You may recall reading my post the other day about landlord's coming up with creative uses for vacant space, including indoor surfing. Well, the Llenrock Blog has taken this one step further with an informative and humorous post on creative use, to wit:

This concept seems all to familiar to retail landlords of regional malls, power and lifestyle centers. The only thing worse than a rainy day to a carnie is a dark store to a landlord. And landlords aren't being all that shy about it either. A recent article in the New York Times showed that a burgeoning trend to fill up the mounting oceans of vacant space is, well, water.
I'm not really into indoor surfing, but if a landlord let a tenant put in a temporary indoor pool (how you do that is beyond me, though, because of the dehumidification costs), I'd be all over it. But I am dreaming because of the damage to the space, the objections of tenants, the cost, the insurance and a million other legal issues. I can tell you this, however: I have been to the local mall exactly once this year, and I was there a grand total of twice last year.

Tuesday, April 7, 2009

Tuesday Tidbits - April 7, 2009

There's a lot going on both in dirt and in my profession. Here's a quick summary of what I have been thinking about and reading:

In the "It's about time" department: many law firms are cutting way back on summer associates, retooling the programs from cocktail parties to work and even reevaluating the necessity of them altogether. I actually worked hard as a summer associate, but I wonder aloud whether we should to to an articling/apprenticeship system (a la medical residency) where law grads are low-paid interns at firms for a year before taking the bar -- and if they cannot find an articling position then they cannot take the bar. I always felt the second year law student thing was not a great way of evaluating talent.

WTF is going on with GGP stock? Up big yesterday, up again so far today...and the company is acting like Sergeant Schultz.

Some harsh but perhaps accurate advice for laid off associates who are not networking and developing business: get out of the profession. You don't belong.

I mean, lets be real here. Most of you never wanted to be lawyers. You wanted the trappings of what L.A. Law made you believe the practice was all about.

So get out.

Don't go into foreclosure defense, that'll be dead in two years. If you have no established practice in an essential area of law, get out. It's not going to get better in the next 5-10 years. If your goal is money, go make money. Buy a franchise, open a business. You went into law to make money, the money is not there, get out.

What is so wrong with realizing that you never really wanted to be a "lawyer?
What are the world's safest banks?

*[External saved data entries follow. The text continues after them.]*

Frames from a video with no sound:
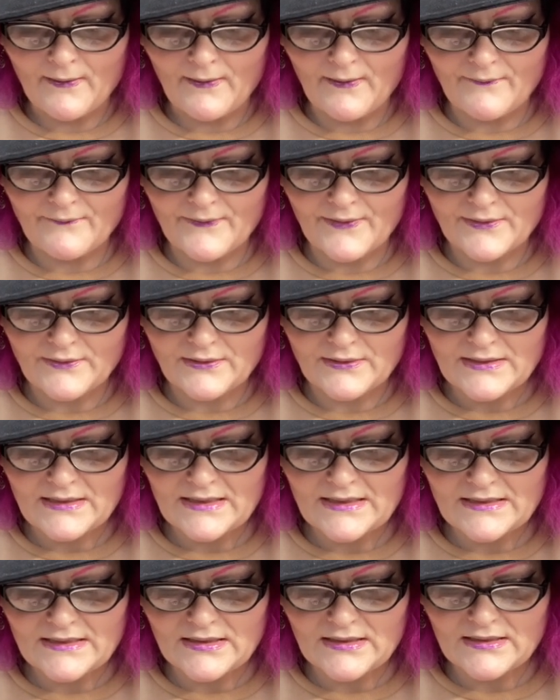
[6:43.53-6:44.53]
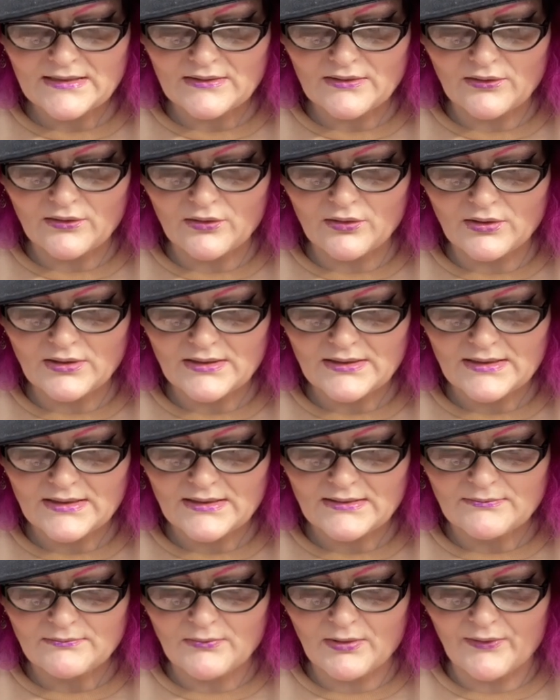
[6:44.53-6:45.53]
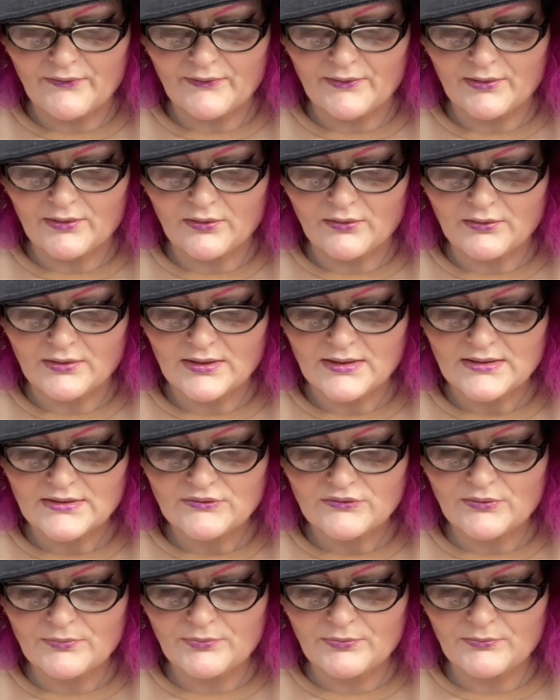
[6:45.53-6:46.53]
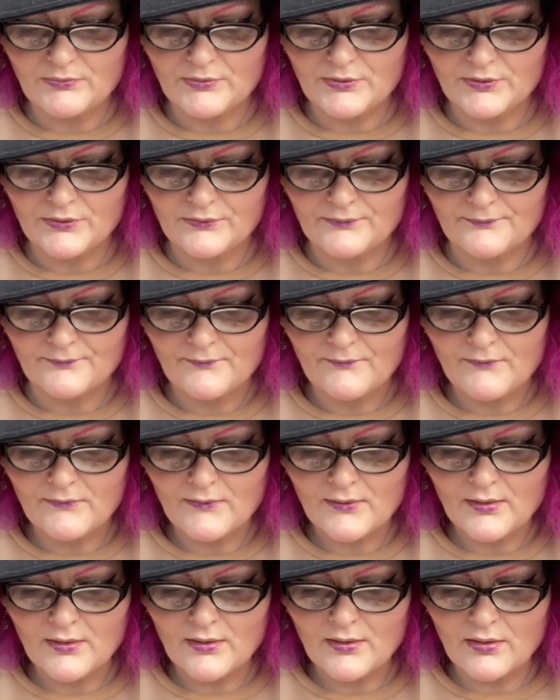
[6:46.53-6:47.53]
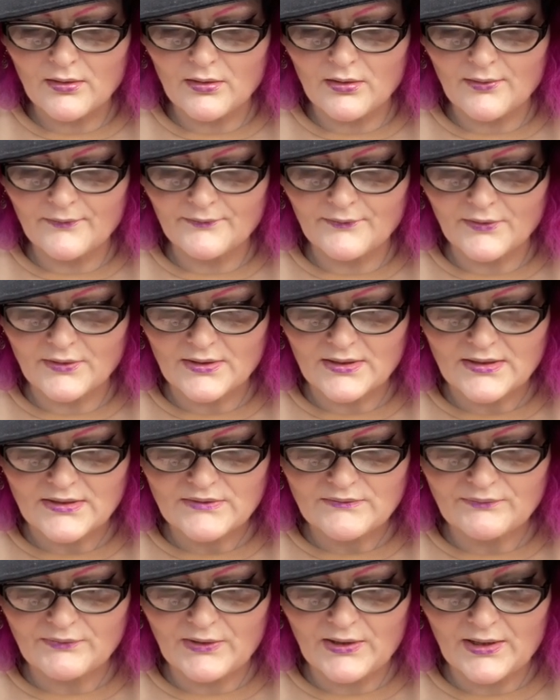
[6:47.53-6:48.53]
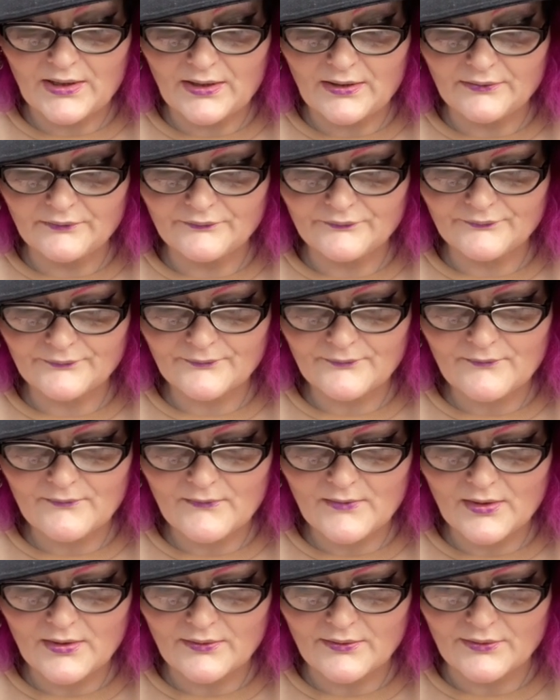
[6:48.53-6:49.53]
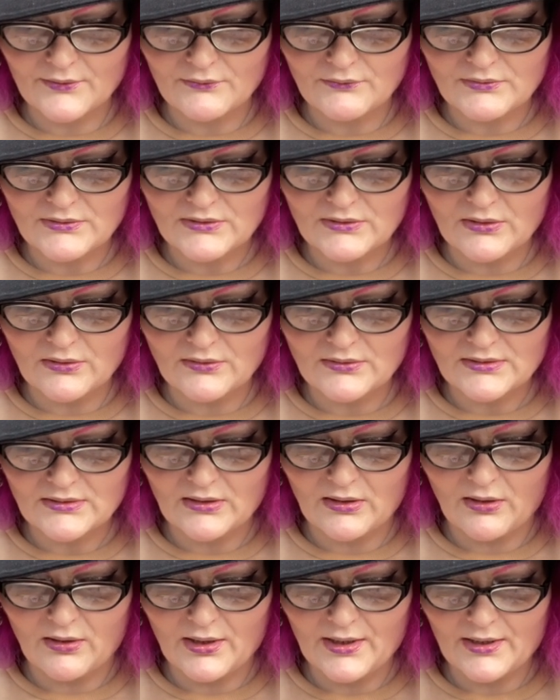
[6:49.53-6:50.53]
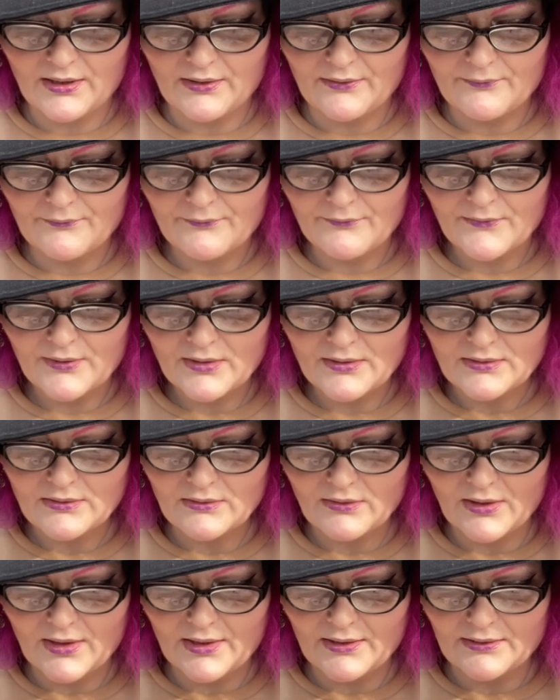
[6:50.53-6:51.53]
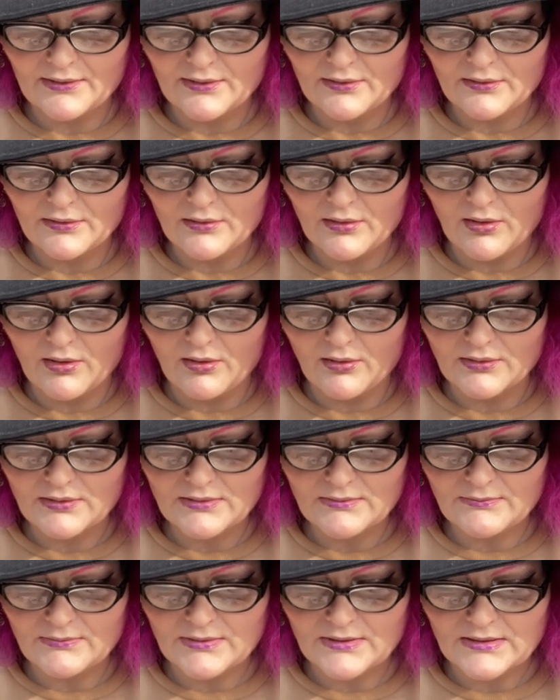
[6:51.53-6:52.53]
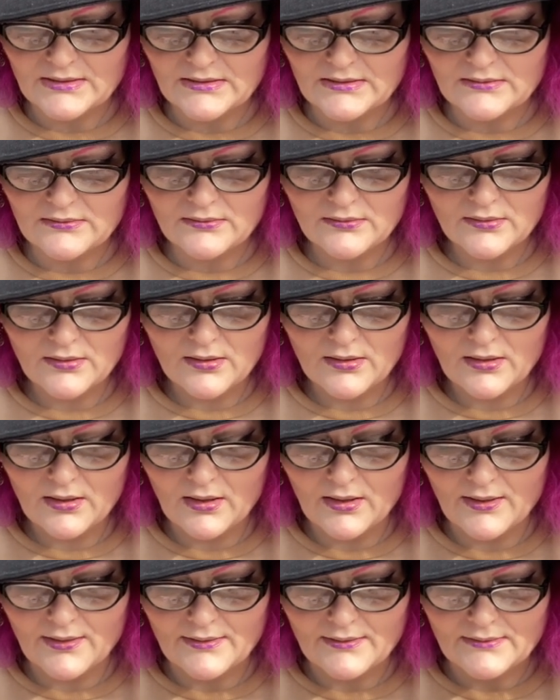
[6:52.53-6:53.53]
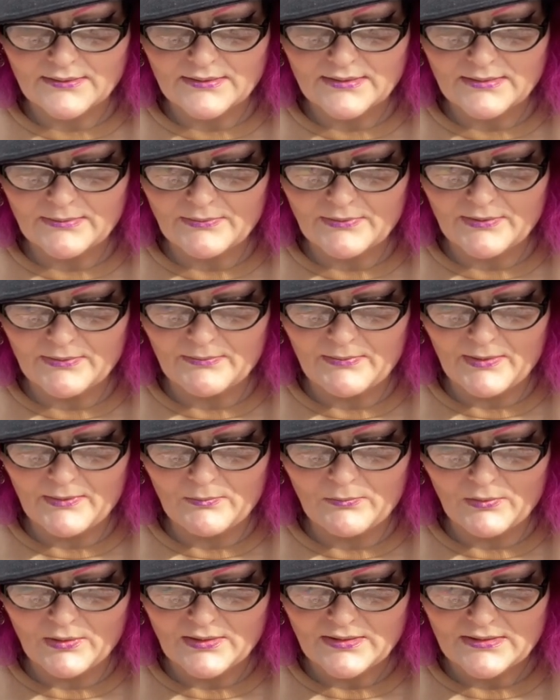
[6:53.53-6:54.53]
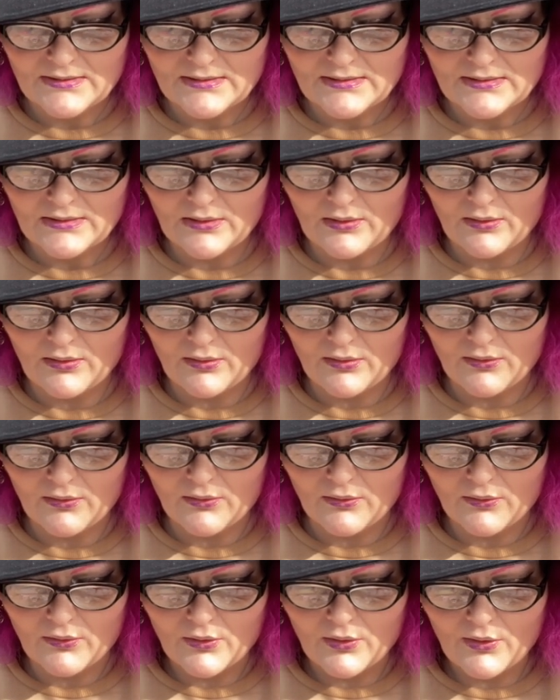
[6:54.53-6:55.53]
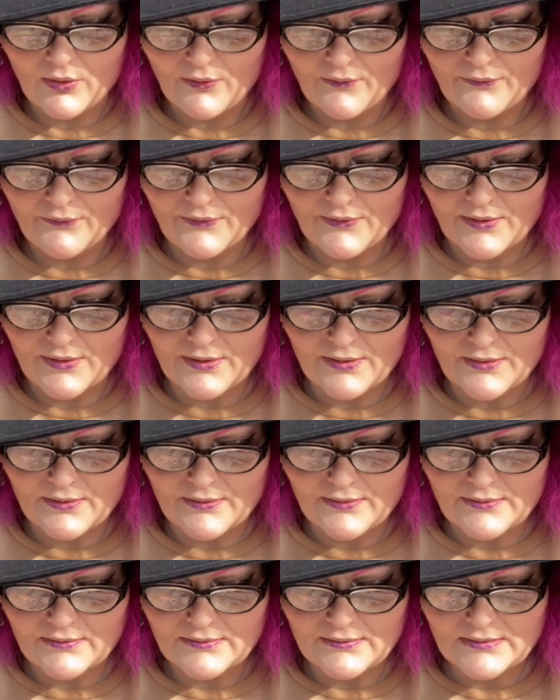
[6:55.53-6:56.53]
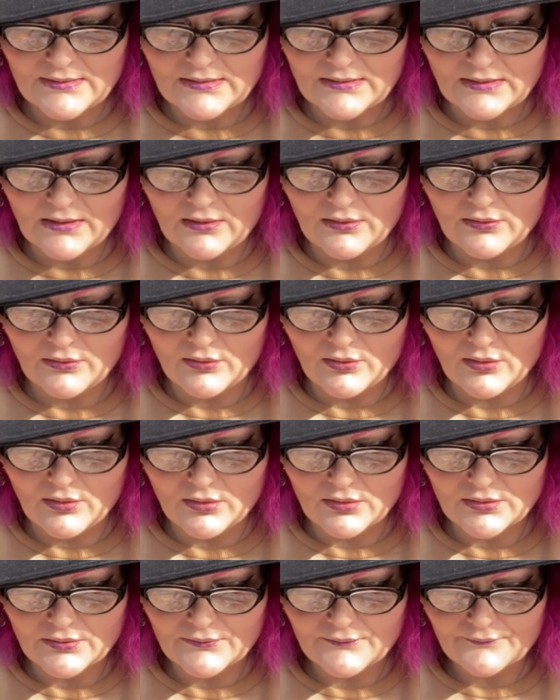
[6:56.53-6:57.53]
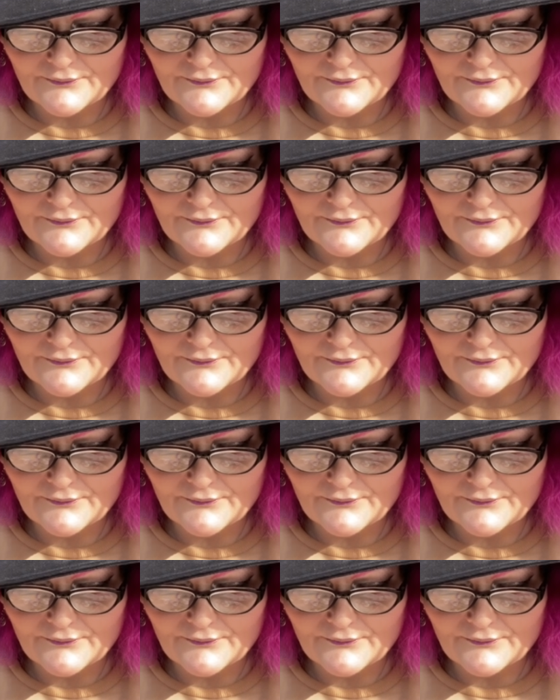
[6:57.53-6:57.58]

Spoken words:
And then your deities are goddesses, mother, goddess, triple moon, earth goddess, Freya, the Norse god, Gaia, Diana, Artemis, and some of the men ones are the sun god,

Mostly not here. And "Bank of America is notably absent from the list."

No shock, but nontheless shocking: S&P is about to downgrade a boatload of CMBS. This is a very ugly quote: “We concluded that the ratings on a significant portion of our CMBS portfolio may no longer be appropriate, given our view of the increase in credit risk.”

That's enough for one morning. Enjoy!

Saturday, April 4, 2009

Surfing at the mall? Yup. And I don't even mean web surfing or channel surfing.

Desperate time require desperate measures. And with mall owners facing vacancies, you'll see just about anything. Community colleges, multi-level anchors with two users, temp stores, medical offices....but surfing?

Yes. That is not a typo. Read here. It makes lot of sense, especially here, and also because it appeals to the young demos that retailers covet.

Leave it to the dirt industry to find ways to use space creatively.